Task details: Please transcribe the lines below exactly, and leave every image behind.
--- Exercise materials Enclosed Below ---
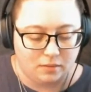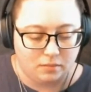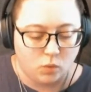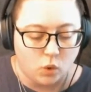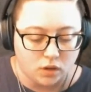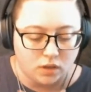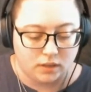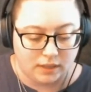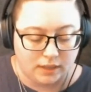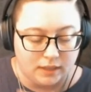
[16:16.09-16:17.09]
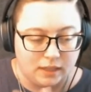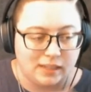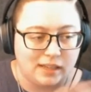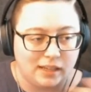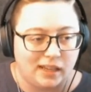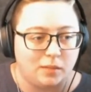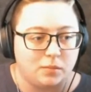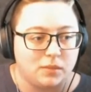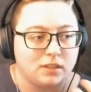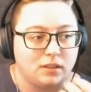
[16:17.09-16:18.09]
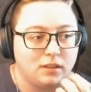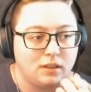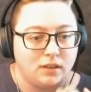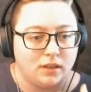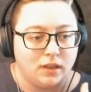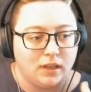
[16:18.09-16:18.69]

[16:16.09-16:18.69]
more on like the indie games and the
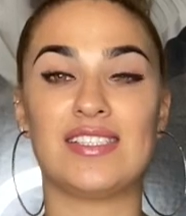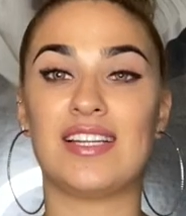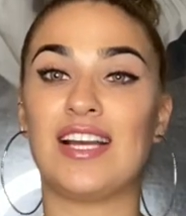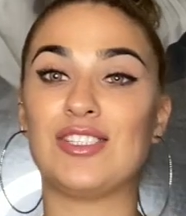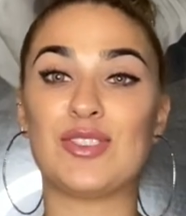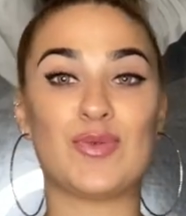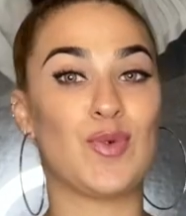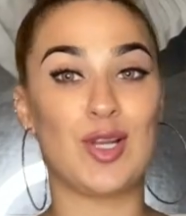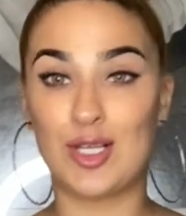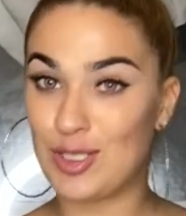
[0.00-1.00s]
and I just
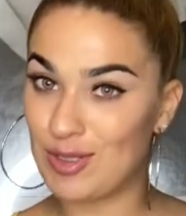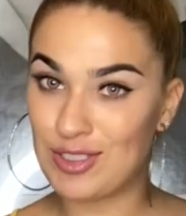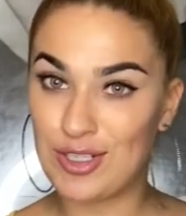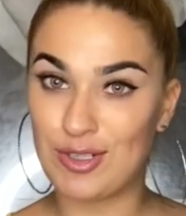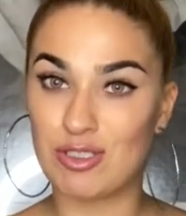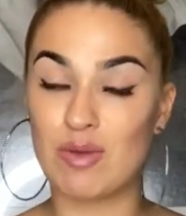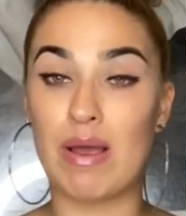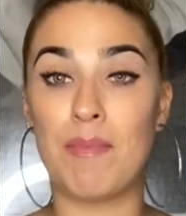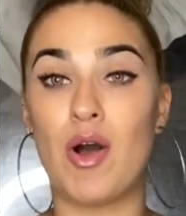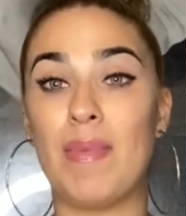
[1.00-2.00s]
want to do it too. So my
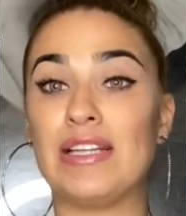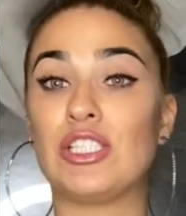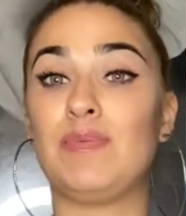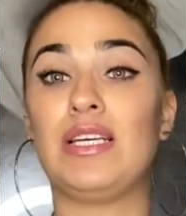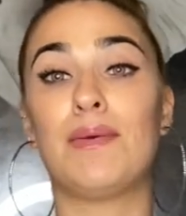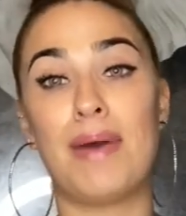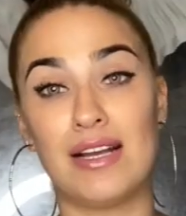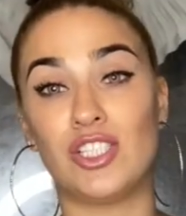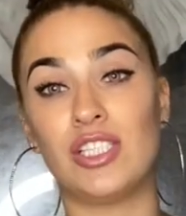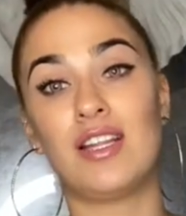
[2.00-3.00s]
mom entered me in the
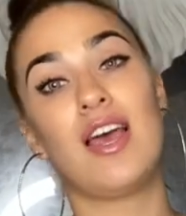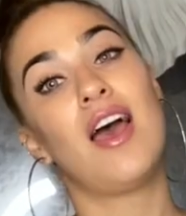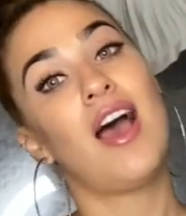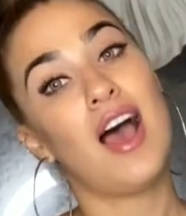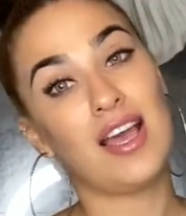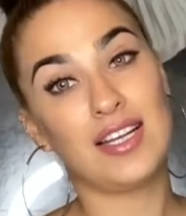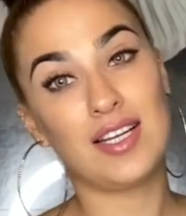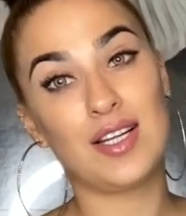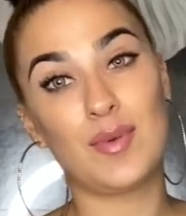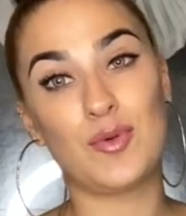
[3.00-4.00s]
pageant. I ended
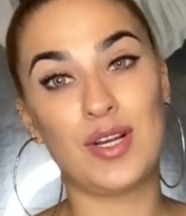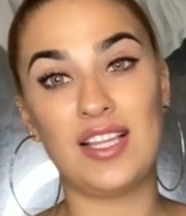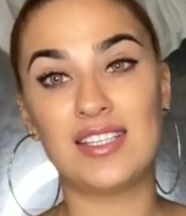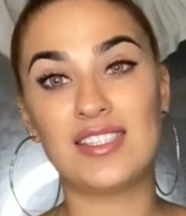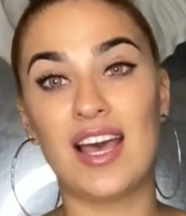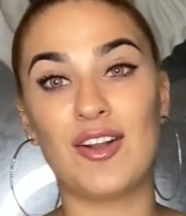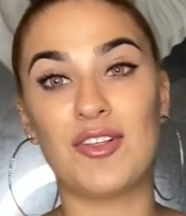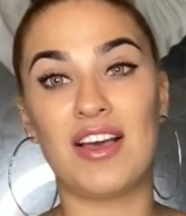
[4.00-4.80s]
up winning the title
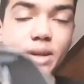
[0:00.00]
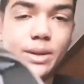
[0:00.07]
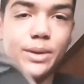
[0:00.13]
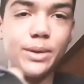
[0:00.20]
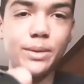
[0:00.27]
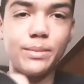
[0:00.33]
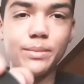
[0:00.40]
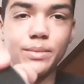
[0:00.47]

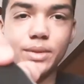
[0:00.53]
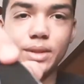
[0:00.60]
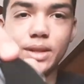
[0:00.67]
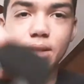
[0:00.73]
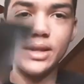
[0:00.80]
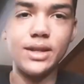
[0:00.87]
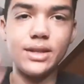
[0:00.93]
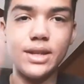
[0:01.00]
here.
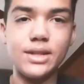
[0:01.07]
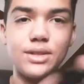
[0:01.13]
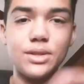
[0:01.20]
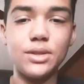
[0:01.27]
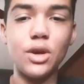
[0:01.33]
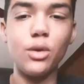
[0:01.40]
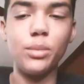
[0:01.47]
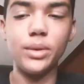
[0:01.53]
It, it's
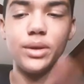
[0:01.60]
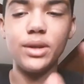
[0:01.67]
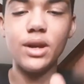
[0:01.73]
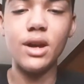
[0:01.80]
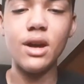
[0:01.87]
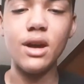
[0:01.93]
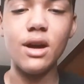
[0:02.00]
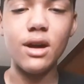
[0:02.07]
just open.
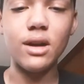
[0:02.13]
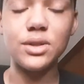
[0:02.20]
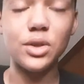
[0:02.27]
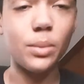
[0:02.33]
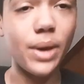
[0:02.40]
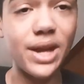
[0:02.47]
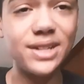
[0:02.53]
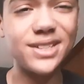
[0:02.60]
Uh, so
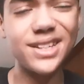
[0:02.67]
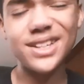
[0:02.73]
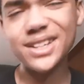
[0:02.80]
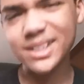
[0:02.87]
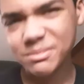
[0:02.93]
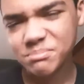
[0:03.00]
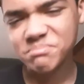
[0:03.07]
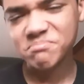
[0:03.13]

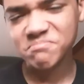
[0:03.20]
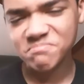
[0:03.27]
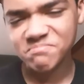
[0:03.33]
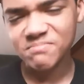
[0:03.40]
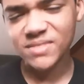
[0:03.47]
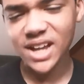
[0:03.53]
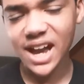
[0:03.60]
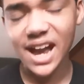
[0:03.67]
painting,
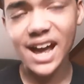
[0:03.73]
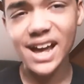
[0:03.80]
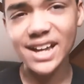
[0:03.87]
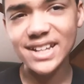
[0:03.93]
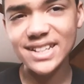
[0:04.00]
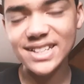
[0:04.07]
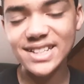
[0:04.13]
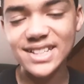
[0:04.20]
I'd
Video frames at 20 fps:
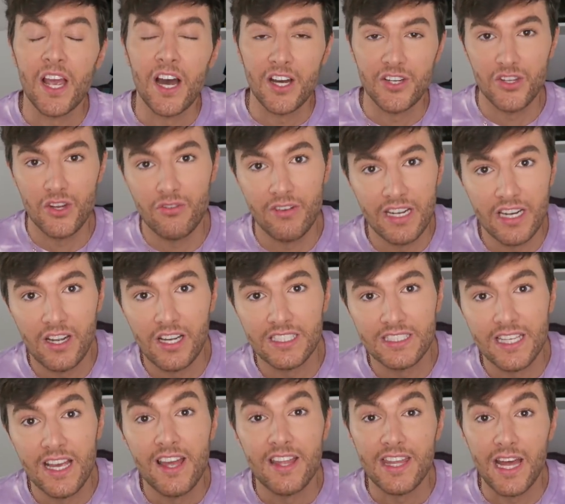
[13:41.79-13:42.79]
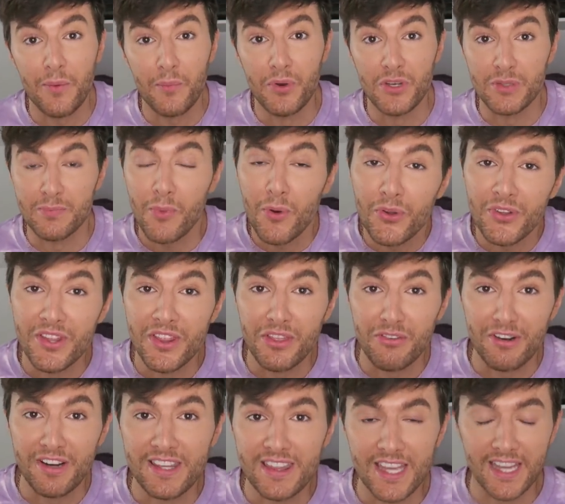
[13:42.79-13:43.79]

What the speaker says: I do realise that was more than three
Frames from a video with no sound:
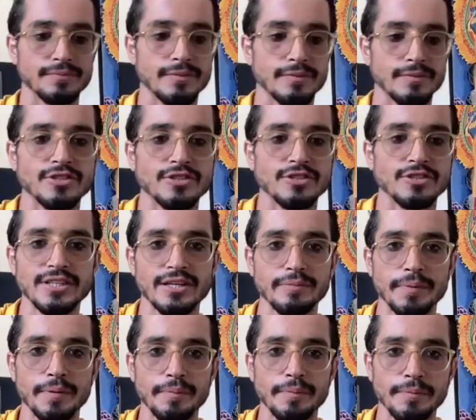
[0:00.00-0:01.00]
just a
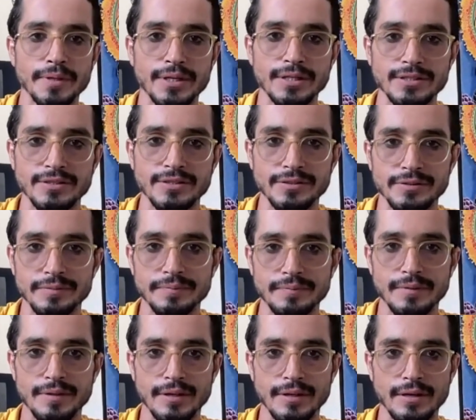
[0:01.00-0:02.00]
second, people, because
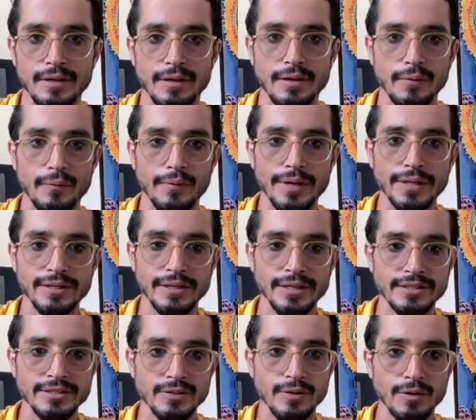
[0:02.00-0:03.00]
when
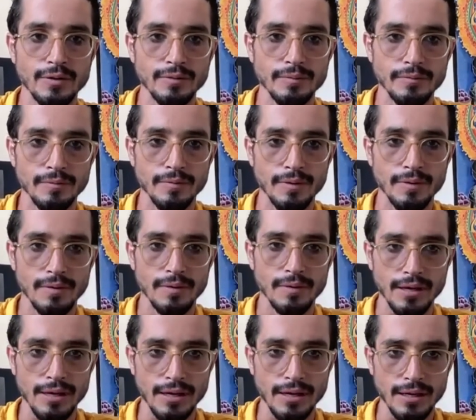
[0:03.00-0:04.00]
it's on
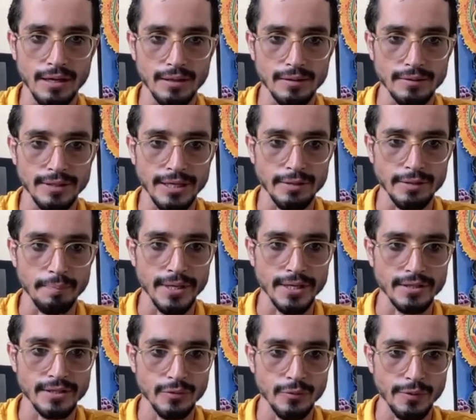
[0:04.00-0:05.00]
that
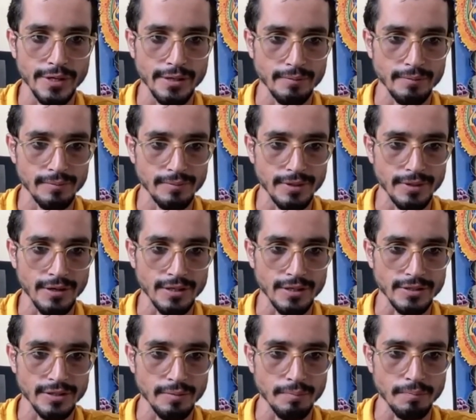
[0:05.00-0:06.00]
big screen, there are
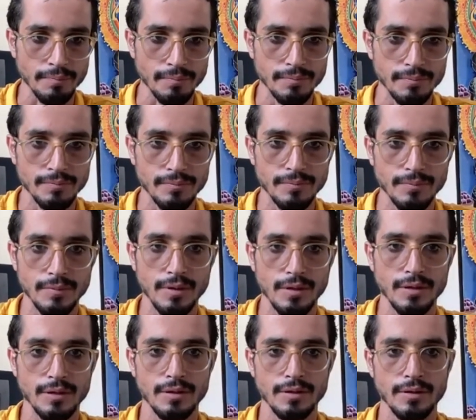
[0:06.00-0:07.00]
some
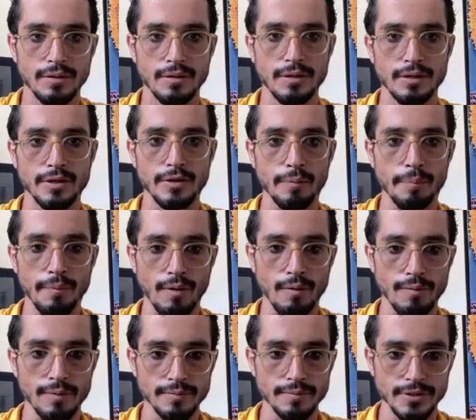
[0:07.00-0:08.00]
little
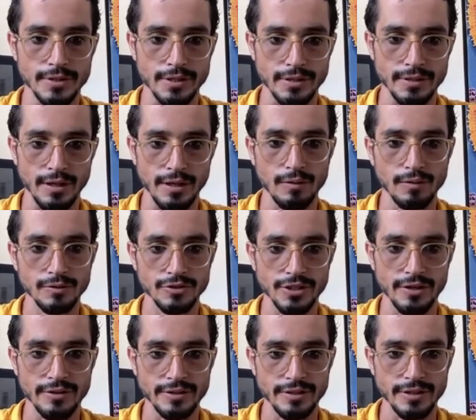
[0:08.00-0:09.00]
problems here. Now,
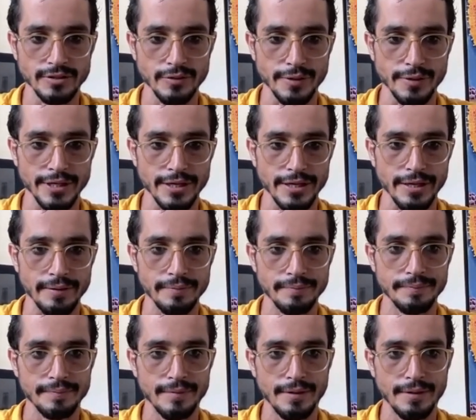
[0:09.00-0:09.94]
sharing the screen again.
--- End of Enclosed Exercise materials ---
Task result:
[16:16.09-16:17.09]
[16:17.09-16:18.09]
[16:18.09-16:18.69]

[16:16.09-16:18.69]
more on like the indie games and the
[0.00-1.00s]
and I just
[1.00-2.00s]
want to do it too. So my
[2.00-3.00s]
mom entered me in the
[3.00-4.00s]
pageant. I ended
[4.00-4.80s]
up winning the title
[0:00.00]
[0:00.07]
[0:00.13]
[0:00.20]
[0:00.27]
[0:00.33]
[0:00.40]
[0:00.47]

[0:00.53]
[0:00.60]
[0:00.67]
[0:00.73]
[0:00.80]
[0:00.87]
[0:00.93]
[0:01.00]
here.
[0:01.07]
[0:01.13]
[0:01.20]
[0:01.27]
[0:01.33]
[0:01.40]
[0:01.47]
[0:01.53]
It, it's
[0:01.60]
[0:01.67]
[0:01.73]
[0:01.80]
[0:01.87]
[0:01.93]
[0:02.00]
[0:02.07]
just open.
[0:02.13]
[0:02.20]
[0:02.27]
[0:02.33]
[0:02.40]
[0:02.47]
[0:02.53]
[0:02.60]
Uh, so
[0:02.67]
[0:02.73]
[0:02.80]
[0:02.87]
[0:02.93]
[0:03.00]
[0:03.07]
[0:03.13]

[0:03.20]
[0:03.27]
[0:03.33]
[0:03.40]
[0:03.47]
[0:03.53]
[0:03.60]
[0:03.67]
painting,
[0:03.73]
[0:03.80]
[0:03.87]
[0:03.93]
[0:04.00]
[0:04.07]
[0:04.13]
[0:04.20]
I'd
Video frames at 20 fps:
[13:41.79-13:42.79]
[13:42.79-13:43.79]

What the speaker says: I do realise that was more than three
Frames from a video with no sound:
[0:00.00-0:01.00]
just a
[0:01.00-0:02.00]
second, people, because
[0:02.00-0:03.00]
when
[0:03.00-0:04.00]
it's on
[0:04.00-0:05.00]
that
[0:05.00-0:06.00]
big screen, there are
[0:06.00-0:07.00]
some
[0:07.00-0:08.00]
little
[0:08.00-0:09.00]
problems here. Now,
[0:09.00-0:09.94]
sharing the screen again.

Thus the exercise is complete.